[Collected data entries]
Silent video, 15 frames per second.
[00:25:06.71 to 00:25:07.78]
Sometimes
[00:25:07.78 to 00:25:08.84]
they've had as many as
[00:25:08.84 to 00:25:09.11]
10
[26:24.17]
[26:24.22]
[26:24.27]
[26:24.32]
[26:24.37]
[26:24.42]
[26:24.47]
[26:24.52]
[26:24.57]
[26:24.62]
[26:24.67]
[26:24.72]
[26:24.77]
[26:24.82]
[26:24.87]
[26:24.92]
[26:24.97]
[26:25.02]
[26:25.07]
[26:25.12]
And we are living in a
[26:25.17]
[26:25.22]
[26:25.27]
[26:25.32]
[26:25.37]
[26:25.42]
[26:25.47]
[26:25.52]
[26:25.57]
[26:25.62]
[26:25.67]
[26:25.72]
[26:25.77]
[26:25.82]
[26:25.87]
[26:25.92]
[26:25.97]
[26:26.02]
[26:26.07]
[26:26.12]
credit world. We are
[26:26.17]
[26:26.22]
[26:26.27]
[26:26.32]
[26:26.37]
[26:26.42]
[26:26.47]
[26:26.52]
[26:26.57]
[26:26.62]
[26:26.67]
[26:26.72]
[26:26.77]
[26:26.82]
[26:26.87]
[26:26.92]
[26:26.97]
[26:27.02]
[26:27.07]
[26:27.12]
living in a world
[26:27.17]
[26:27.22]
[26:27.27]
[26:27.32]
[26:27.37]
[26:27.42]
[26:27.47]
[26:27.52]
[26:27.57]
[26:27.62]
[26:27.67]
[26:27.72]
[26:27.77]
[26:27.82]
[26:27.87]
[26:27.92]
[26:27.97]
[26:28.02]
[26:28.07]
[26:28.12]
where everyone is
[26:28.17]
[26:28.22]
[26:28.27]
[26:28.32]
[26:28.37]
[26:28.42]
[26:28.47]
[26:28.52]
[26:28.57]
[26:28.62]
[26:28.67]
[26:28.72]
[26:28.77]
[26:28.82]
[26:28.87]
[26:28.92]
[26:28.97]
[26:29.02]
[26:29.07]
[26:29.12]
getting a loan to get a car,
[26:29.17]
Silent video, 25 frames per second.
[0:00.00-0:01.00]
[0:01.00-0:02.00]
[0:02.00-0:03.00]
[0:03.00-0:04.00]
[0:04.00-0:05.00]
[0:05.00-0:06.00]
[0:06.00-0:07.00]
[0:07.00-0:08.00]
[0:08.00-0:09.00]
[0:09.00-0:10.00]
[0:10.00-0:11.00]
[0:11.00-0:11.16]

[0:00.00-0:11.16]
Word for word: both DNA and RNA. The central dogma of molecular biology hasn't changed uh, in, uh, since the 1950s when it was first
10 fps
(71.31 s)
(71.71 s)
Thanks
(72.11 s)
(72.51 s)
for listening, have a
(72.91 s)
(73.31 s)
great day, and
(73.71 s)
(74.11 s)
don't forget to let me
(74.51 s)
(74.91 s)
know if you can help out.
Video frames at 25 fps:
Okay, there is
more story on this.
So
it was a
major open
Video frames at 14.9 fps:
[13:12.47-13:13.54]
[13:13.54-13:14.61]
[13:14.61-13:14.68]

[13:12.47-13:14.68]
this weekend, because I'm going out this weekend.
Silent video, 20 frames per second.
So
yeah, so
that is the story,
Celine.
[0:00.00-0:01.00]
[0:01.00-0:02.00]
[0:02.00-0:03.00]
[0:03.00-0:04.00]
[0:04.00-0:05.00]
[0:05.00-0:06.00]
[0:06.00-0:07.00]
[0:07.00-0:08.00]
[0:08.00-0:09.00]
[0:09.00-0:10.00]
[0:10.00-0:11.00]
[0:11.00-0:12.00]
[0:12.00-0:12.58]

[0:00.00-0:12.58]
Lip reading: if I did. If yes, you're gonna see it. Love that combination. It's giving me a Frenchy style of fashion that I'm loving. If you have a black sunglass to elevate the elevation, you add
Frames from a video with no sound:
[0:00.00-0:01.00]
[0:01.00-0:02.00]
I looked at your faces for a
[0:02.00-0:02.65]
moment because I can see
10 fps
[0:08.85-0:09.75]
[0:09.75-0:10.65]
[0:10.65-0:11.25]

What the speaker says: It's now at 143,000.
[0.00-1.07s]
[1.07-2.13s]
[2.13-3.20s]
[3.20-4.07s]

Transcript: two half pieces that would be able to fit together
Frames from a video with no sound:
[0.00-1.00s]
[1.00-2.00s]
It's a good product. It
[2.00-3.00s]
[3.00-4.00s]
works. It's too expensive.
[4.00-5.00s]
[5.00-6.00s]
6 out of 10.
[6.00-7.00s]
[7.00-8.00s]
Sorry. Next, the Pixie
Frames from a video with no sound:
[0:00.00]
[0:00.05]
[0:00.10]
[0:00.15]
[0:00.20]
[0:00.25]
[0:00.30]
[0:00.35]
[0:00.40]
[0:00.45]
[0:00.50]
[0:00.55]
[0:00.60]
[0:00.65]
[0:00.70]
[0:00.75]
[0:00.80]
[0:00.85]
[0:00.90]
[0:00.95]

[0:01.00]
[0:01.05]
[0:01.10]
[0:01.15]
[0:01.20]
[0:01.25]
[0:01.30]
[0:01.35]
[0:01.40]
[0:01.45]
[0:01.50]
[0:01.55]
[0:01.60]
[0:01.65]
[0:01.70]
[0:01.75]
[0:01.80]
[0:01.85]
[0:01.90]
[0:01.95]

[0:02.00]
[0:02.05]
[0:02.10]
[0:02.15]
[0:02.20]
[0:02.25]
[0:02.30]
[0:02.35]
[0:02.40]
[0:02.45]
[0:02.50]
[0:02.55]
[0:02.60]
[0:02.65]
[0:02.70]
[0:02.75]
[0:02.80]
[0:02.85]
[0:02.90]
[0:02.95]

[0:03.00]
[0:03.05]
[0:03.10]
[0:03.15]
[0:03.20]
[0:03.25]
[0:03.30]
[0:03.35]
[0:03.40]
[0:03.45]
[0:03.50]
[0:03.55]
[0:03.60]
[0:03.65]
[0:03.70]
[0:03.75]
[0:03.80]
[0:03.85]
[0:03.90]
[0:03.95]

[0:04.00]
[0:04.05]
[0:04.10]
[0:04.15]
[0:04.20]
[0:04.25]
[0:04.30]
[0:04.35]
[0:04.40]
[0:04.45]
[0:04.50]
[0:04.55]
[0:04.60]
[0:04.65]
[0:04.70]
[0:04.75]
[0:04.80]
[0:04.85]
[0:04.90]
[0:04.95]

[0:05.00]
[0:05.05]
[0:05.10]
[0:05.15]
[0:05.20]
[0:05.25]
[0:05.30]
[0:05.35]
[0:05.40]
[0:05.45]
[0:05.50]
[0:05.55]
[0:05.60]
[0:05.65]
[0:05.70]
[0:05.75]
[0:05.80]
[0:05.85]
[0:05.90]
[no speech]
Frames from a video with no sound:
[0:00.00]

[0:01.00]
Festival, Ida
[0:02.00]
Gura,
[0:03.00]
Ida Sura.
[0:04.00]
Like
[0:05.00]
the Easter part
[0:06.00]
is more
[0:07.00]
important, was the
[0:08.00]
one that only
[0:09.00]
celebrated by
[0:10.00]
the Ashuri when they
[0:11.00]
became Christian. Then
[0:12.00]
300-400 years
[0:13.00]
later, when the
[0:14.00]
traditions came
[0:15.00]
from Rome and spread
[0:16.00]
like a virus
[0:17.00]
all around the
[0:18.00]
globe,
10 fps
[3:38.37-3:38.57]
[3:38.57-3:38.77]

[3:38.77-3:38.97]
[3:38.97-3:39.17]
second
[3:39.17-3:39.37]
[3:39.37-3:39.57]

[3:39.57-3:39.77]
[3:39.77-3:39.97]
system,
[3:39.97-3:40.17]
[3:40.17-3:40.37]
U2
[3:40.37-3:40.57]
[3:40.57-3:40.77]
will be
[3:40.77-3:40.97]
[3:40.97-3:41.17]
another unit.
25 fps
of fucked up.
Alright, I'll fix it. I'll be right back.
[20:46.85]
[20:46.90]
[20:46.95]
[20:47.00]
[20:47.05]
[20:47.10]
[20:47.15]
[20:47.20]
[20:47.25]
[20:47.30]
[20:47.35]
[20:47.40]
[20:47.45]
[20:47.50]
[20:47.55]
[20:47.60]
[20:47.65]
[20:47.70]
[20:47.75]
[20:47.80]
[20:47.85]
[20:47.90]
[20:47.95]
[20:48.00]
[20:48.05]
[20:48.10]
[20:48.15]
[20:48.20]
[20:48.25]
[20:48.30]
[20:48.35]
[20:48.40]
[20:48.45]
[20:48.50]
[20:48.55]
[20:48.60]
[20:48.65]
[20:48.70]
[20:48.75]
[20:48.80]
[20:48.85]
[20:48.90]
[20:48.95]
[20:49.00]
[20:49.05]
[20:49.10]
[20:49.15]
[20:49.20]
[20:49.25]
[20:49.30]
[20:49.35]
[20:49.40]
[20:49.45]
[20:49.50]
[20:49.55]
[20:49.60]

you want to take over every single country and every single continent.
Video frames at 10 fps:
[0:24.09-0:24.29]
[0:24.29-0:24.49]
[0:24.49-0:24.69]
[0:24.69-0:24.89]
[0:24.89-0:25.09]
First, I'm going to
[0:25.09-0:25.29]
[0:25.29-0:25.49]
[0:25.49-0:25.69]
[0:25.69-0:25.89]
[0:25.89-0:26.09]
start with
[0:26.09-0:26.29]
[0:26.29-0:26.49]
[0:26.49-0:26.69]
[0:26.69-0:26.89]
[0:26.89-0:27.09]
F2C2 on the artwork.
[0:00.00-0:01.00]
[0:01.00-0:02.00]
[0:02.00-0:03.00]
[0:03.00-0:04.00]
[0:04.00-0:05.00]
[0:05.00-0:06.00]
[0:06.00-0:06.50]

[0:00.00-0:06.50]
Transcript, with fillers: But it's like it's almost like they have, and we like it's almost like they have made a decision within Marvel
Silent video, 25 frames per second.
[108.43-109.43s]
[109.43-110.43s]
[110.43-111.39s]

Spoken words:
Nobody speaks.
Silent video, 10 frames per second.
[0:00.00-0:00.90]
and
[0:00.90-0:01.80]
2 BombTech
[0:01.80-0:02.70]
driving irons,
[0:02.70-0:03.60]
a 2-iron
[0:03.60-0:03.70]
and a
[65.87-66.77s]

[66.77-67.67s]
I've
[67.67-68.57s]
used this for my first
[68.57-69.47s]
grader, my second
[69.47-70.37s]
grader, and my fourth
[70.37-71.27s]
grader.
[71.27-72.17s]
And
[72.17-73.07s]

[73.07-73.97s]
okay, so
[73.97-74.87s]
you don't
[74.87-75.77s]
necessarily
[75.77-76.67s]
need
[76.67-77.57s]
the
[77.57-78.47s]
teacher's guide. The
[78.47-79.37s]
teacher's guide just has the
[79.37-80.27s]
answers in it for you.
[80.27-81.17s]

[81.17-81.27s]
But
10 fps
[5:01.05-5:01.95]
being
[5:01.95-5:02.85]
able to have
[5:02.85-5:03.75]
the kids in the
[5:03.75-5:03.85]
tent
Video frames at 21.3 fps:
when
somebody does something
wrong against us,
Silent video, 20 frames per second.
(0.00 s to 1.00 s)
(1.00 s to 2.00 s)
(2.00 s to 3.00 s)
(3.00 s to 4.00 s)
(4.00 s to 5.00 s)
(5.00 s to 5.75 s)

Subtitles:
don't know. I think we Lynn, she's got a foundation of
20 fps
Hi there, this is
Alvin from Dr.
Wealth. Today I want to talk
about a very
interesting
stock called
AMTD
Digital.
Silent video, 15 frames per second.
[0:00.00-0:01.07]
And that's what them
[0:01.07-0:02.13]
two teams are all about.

What this task involves
Look through the data above and return exactly the lines from the one that contains "[5:01.95-5:02.85]" to the one that contains "(5.00 s to 5.75 s)", inclusive, with nothing else.

Finished task
[5:01.95-5:02.85]
able to have
[5:02.85-5:03.75]
the kids in the
[5:03.75-5:03.85]
tent
Video frames at 21.3 fps:
when
somebody does something
wrong against us,
Silent video, 20 frames per second.
(0.00 s to 1.00 s)
(1.00 s to 2.00 s)
(2.00 s to 3.00 s)
(3.00 s to 4.00 s)
(4.00 s to 5.00 s)
(5.00 s to 5.75 s)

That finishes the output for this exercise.